[Material to process]

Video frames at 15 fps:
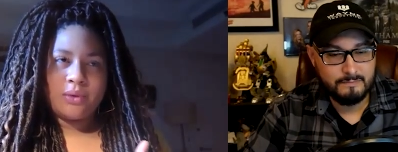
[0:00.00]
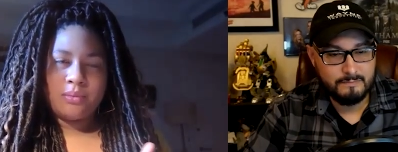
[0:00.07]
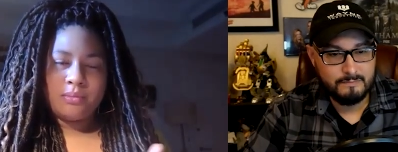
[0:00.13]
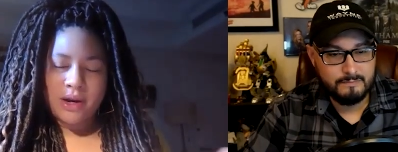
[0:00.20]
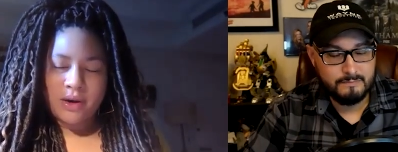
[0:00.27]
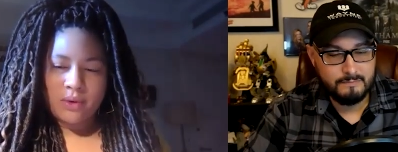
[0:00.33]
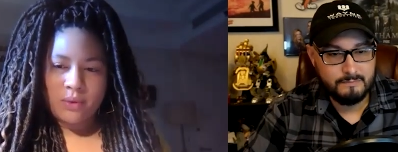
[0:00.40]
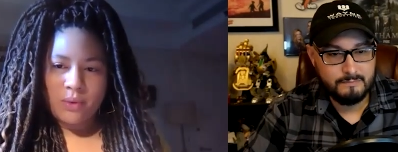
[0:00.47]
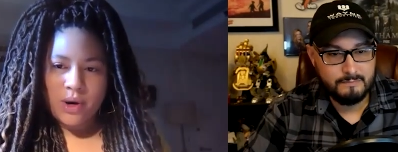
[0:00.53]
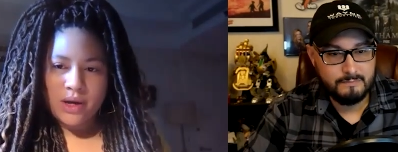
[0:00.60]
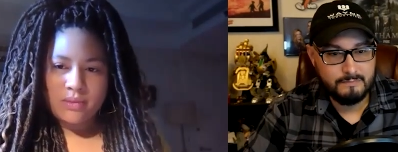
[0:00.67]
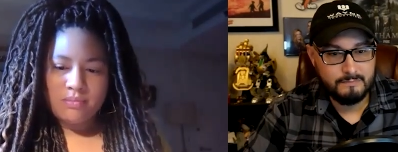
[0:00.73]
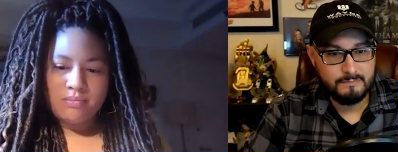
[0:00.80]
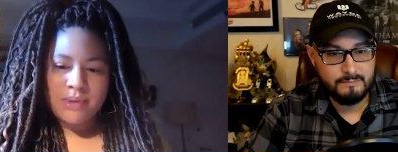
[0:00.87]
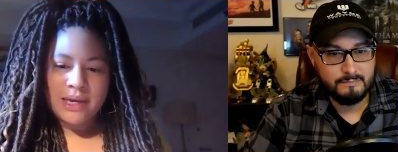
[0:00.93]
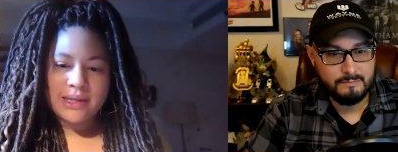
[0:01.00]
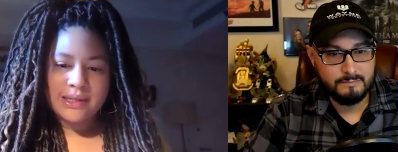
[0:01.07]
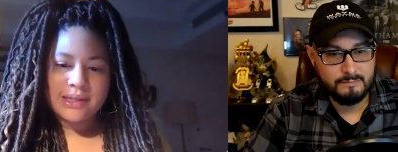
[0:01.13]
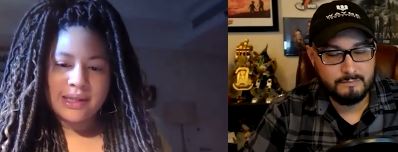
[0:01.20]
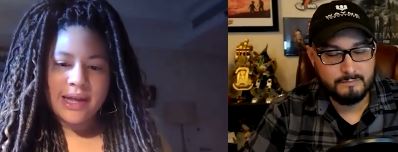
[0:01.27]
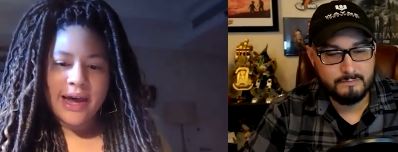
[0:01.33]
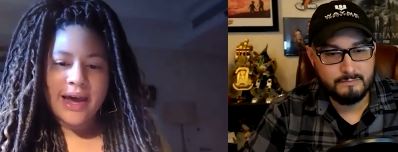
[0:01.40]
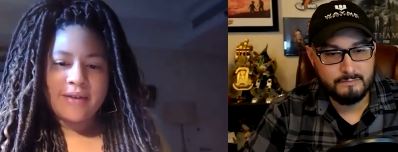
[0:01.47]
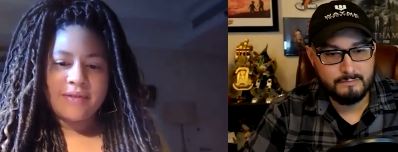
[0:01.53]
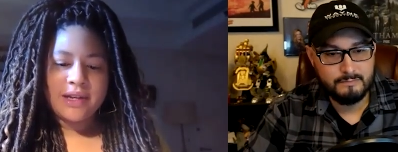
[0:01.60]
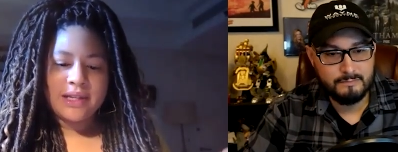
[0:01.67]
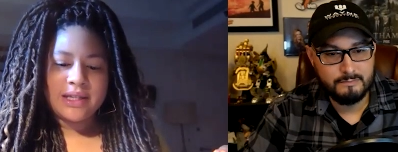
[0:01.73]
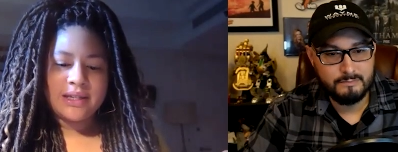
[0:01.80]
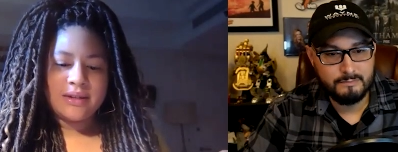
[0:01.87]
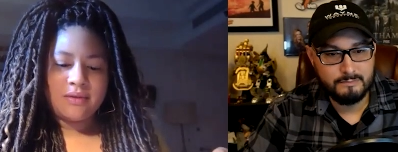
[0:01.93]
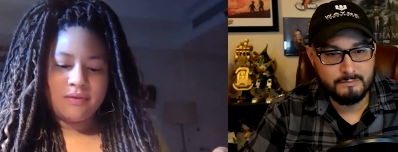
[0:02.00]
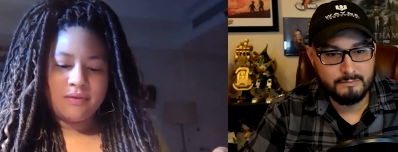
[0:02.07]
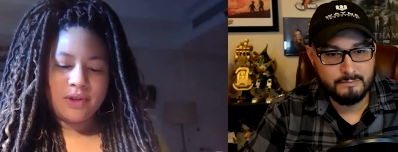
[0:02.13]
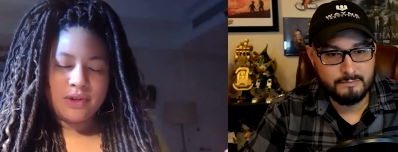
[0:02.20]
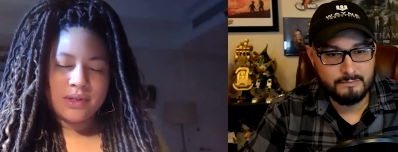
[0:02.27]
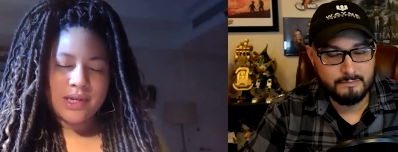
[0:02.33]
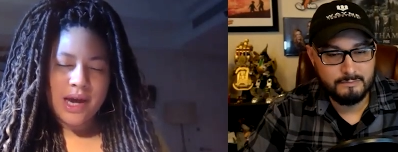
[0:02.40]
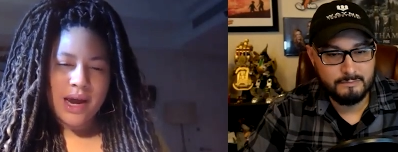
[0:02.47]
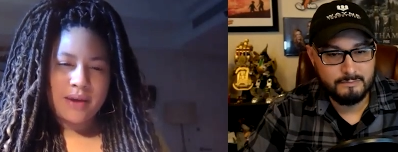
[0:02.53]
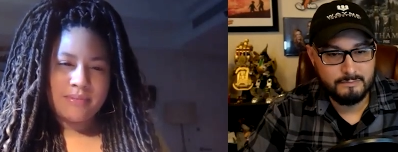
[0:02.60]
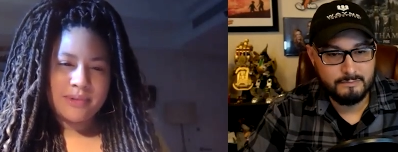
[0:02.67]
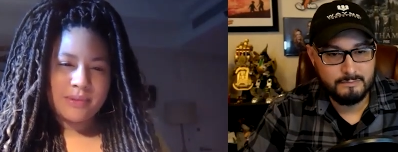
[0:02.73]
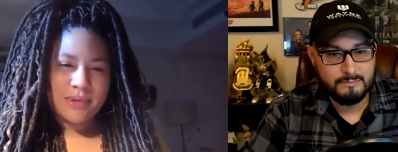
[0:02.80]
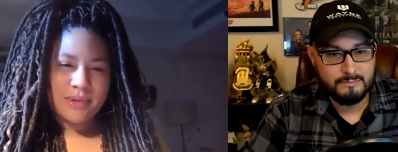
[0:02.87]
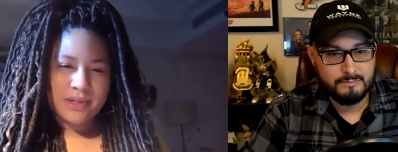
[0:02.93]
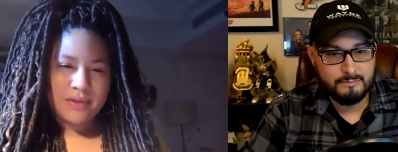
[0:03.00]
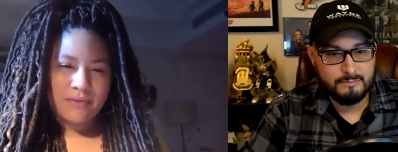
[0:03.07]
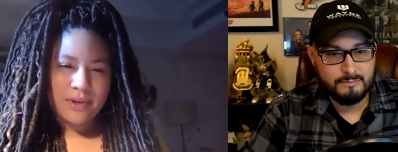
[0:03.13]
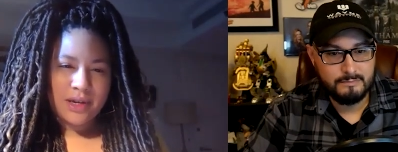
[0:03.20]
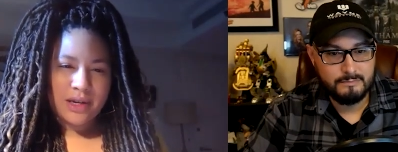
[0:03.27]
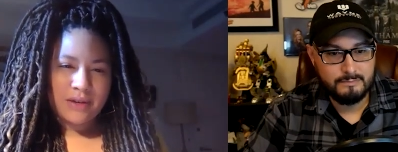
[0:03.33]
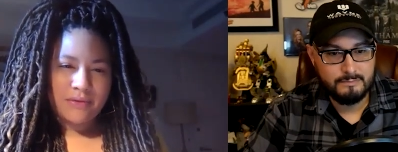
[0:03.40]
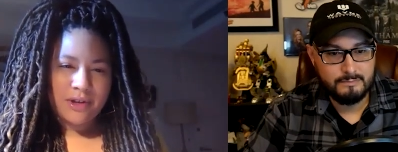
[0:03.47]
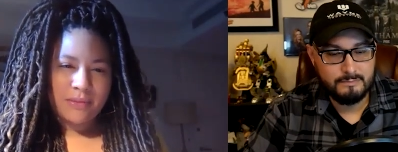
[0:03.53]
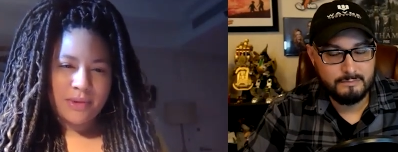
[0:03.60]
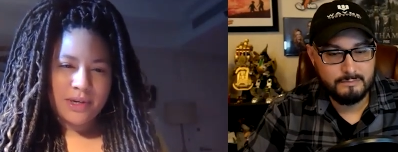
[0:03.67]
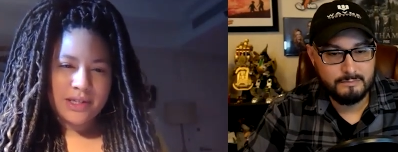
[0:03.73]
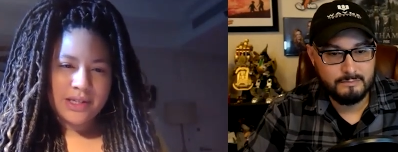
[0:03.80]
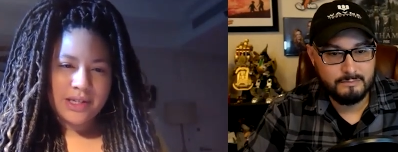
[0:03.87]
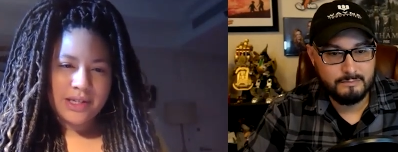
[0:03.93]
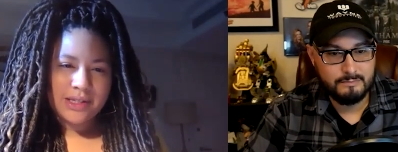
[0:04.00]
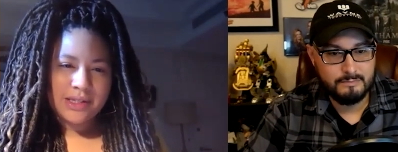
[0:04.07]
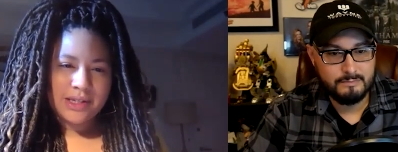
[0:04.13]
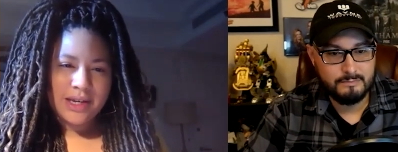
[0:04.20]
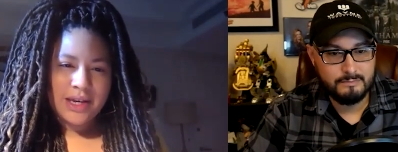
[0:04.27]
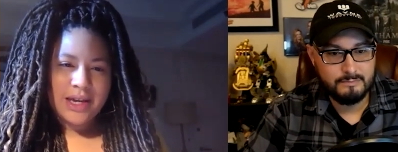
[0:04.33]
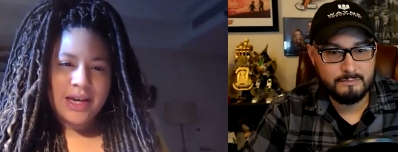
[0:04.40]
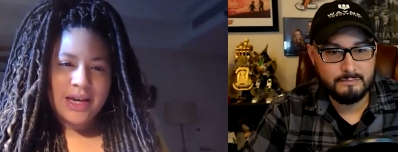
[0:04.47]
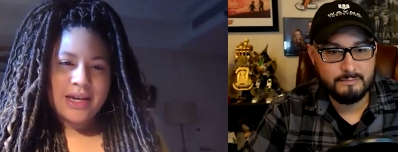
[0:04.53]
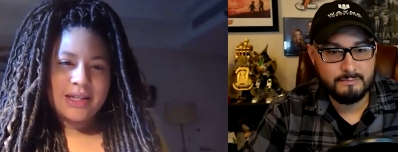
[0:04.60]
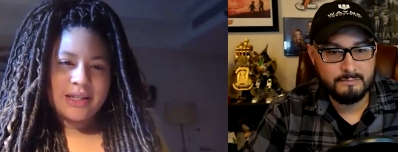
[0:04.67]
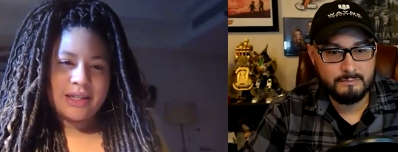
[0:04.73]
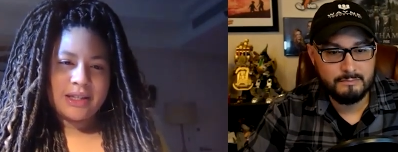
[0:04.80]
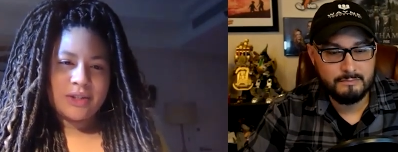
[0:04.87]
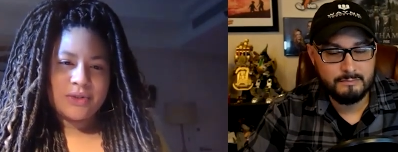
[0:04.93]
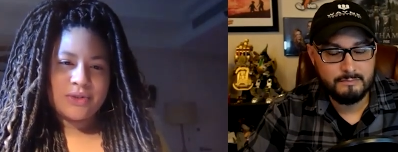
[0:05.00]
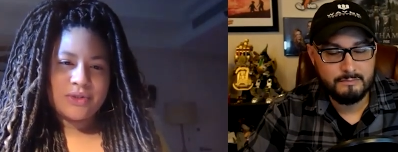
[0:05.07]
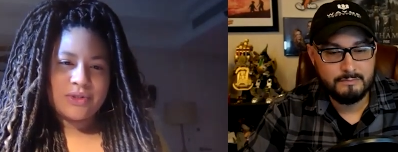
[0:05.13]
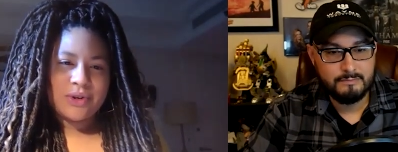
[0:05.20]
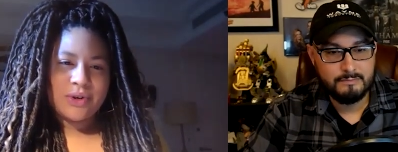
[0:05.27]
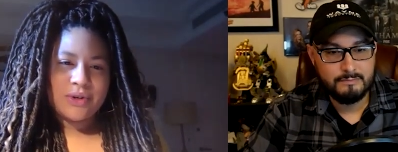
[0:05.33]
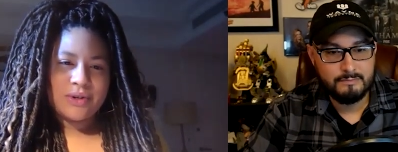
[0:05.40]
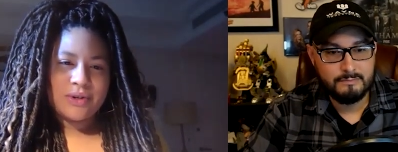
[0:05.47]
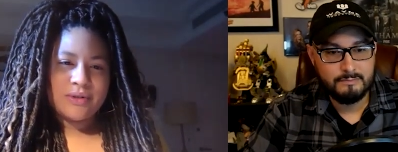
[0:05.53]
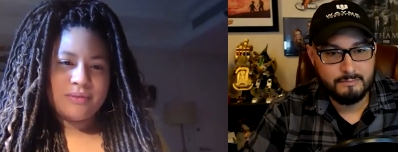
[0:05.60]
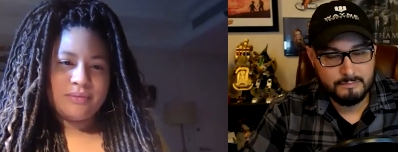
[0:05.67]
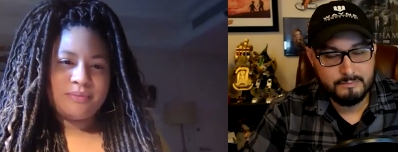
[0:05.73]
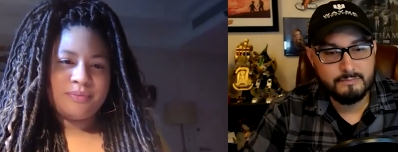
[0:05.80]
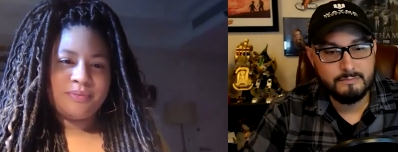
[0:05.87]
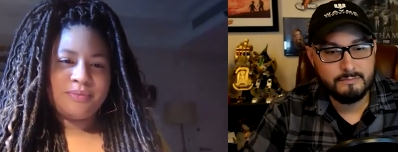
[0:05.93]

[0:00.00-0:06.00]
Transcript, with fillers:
Speaker 1: no matter what, made us laugh and didn't feel time specific, if that makes sense. Like there's certain,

[/Material to process]

Each line above is to be copied verbatim. Drop any image from the copy.

Video frames at 15 fps:
[0:00.00]
[0:00.07]
[0:00.13]
[0:00.20]
[0:00.27]
[0:00.33]
[0:00.40]
[0:00.47]
[0:00.53]
[0:00.60]
[0:00.67]
[0:00.73]
[0:00.80]
[0:00.87]
[0:00.93]
[0:01.00]
[0:01.07]
[0:01.13]
[0:01.20]
[0:01.27]
[0:01.33]
[0:01.40]
[0:01.47]
[0:01.53]
[0:01.60]
[0:01.67]
[0:01.73]
[0:01.80]
[0:01.87]
[0:01.93]
[0:02.00]
[0:02.07]
[0:02.13]
[0:02.20]
[0:02.27]
[0:02.33]
[0:02.40]
[0:02.47]
[0:02.53]
[0:02.60]
[0:02.67]
[0:02.73]
[0:02.80]
[0:02.87]
[0:02.93]
[0:03.00]
[0:03.07]
[0:03.13]
[0:03.20]
[0:03.27]
[0:03.33]
[0:03.40]
[0:03.47]
[0:03.53]
[0:03.60]
[0:03.67]
[0:03.73]
[0:03.80]
[0:03.87]
[0:03.93]
[0:04.00]
[0:04.07]
[0:04.13]
[0:04.20]
[0:04.27]
[0:04.33]
[0:04.40]
[0:04.47]
[0:04.53]
[0:04.60]
[0:04.67]
[0:04.73]
[0:04.80]
[0:04.87]
[0:04.93]
[0:05.00]
[0:05.07]
[0:05.13]
[0:05.20]
[0:05.27]
[0:05.33]
[0:05.40]
[0:05.47]
[0:05.53]
[0:05.60]
[0:05.67]
[0:05.73]
[0:05.80]
[0:05.87]
[0:05.93]

[0:00.00-0:06.00]
Transcript, with fillers:
Speaker 1: no matter what, made us laugh and didn't feel time specific, if that makes sense. Like there's certain,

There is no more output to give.